▶ Problem description
An exact, complete copy of the entries is needed, with the pictures left out.

Supplied information START

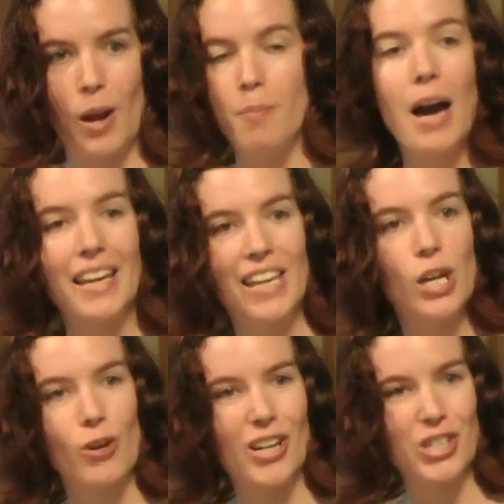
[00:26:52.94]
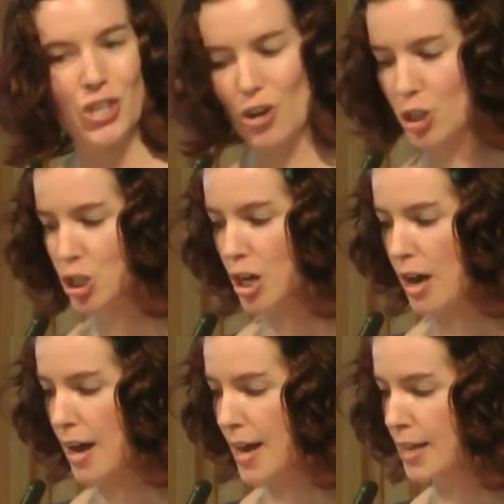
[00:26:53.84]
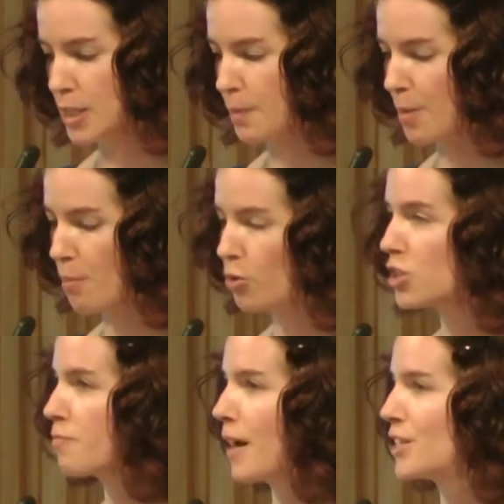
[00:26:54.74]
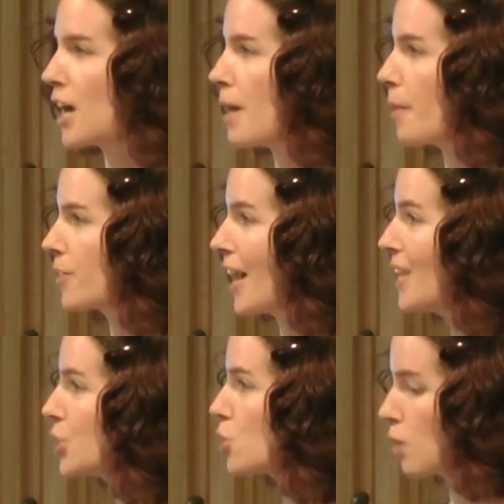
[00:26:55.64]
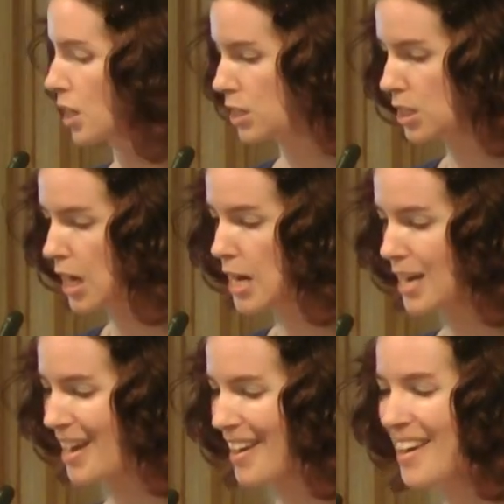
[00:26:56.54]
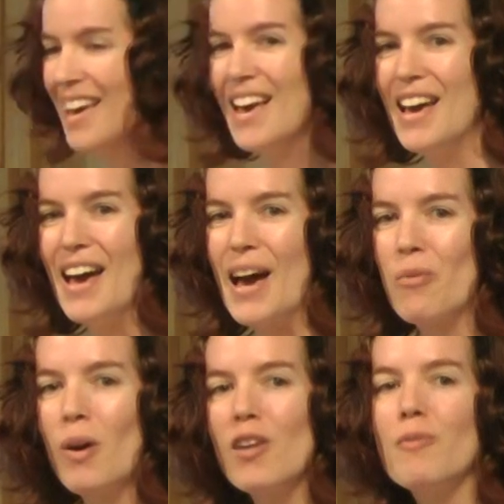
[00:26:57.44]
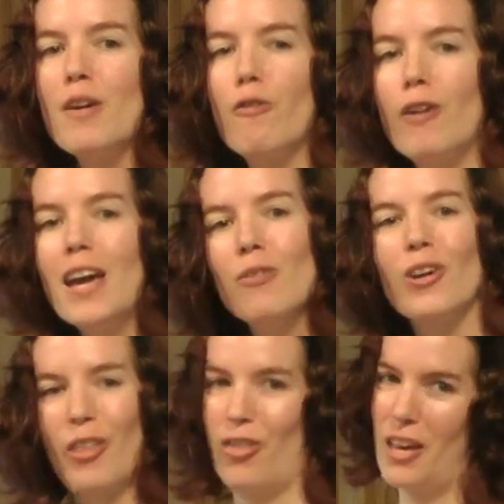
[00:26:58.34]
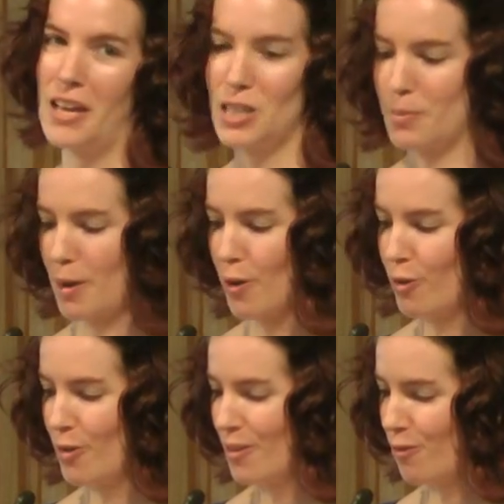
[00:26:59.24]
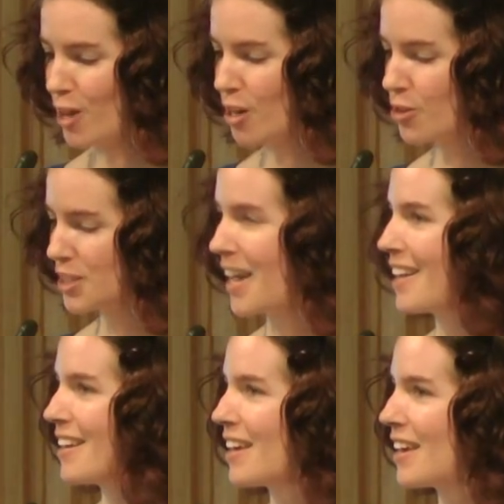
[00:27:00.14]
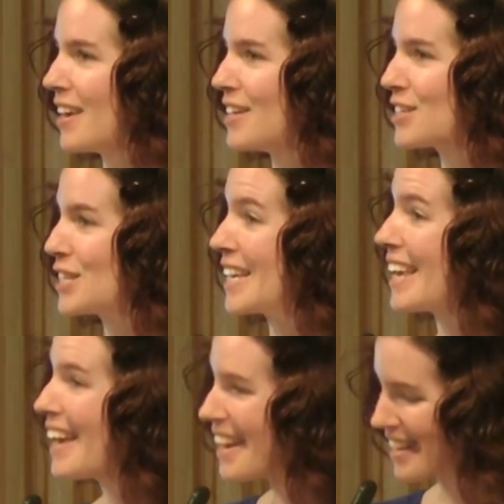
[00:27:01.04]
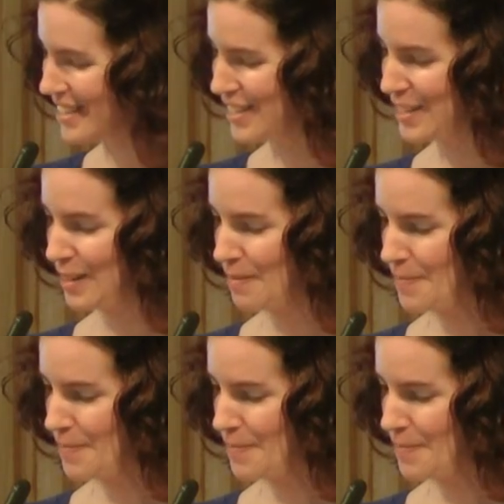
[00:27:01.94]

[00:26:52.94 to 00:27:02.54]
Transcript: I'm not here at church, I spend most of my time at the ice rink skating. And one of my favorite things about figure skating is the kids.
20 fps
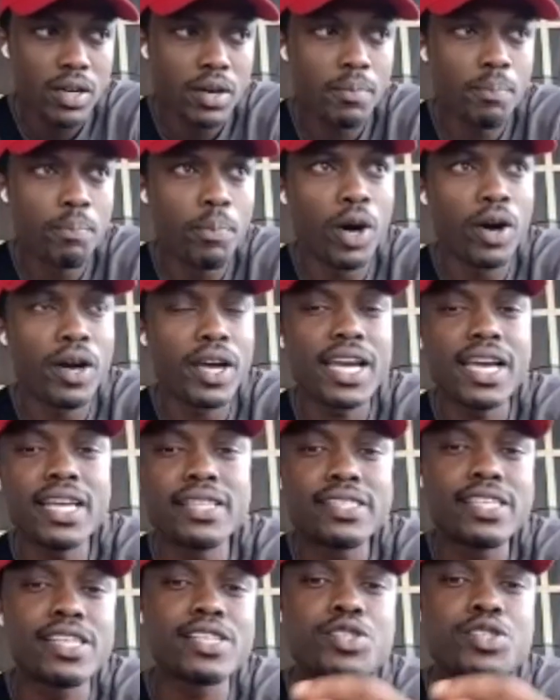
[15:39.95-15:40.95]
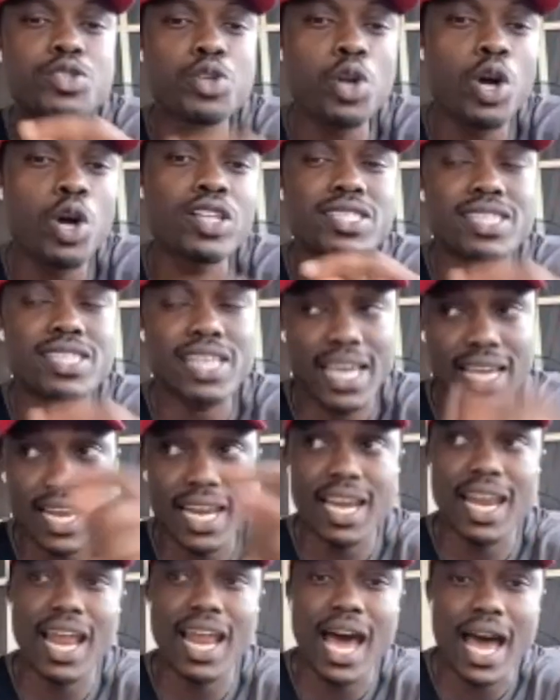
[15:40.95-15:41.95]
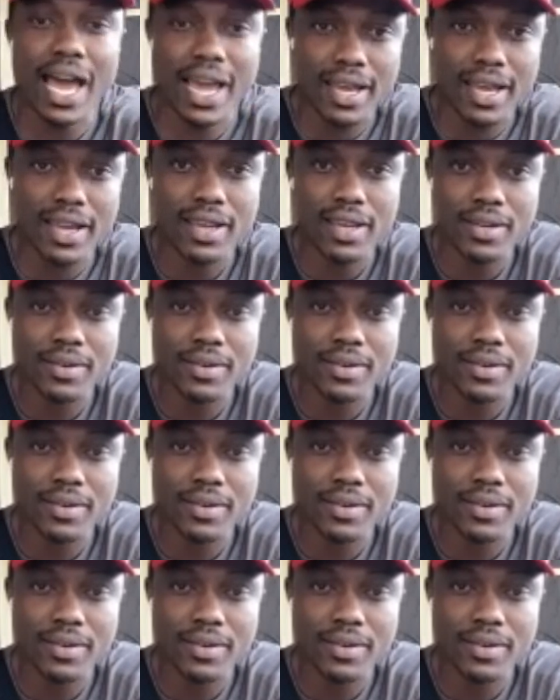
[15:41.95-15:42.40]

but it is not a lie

Supplied information END

▶ Your response
[00:26:52.94]
[00:26:53.84]
[00:26:54.74]
[00:26:55.64]
[00:26:56.54]
[00:26:57.44]
[00:26:58.34]
[00:26:59.24]
[00:27:00.14]
[00:27:01.04]
[00:27:01.94]

[00:26:52.94 to 00:27:02.54]
Transcript: I'm not here at church, I spend most of my time at the ice rink skating. And one of my favorite things about figure skating is the kids.
20 fps
[15:39.95-15:40.95]
[15:40.95-15:41.95]
[15:41.95-15:42.40]

but it is not a lie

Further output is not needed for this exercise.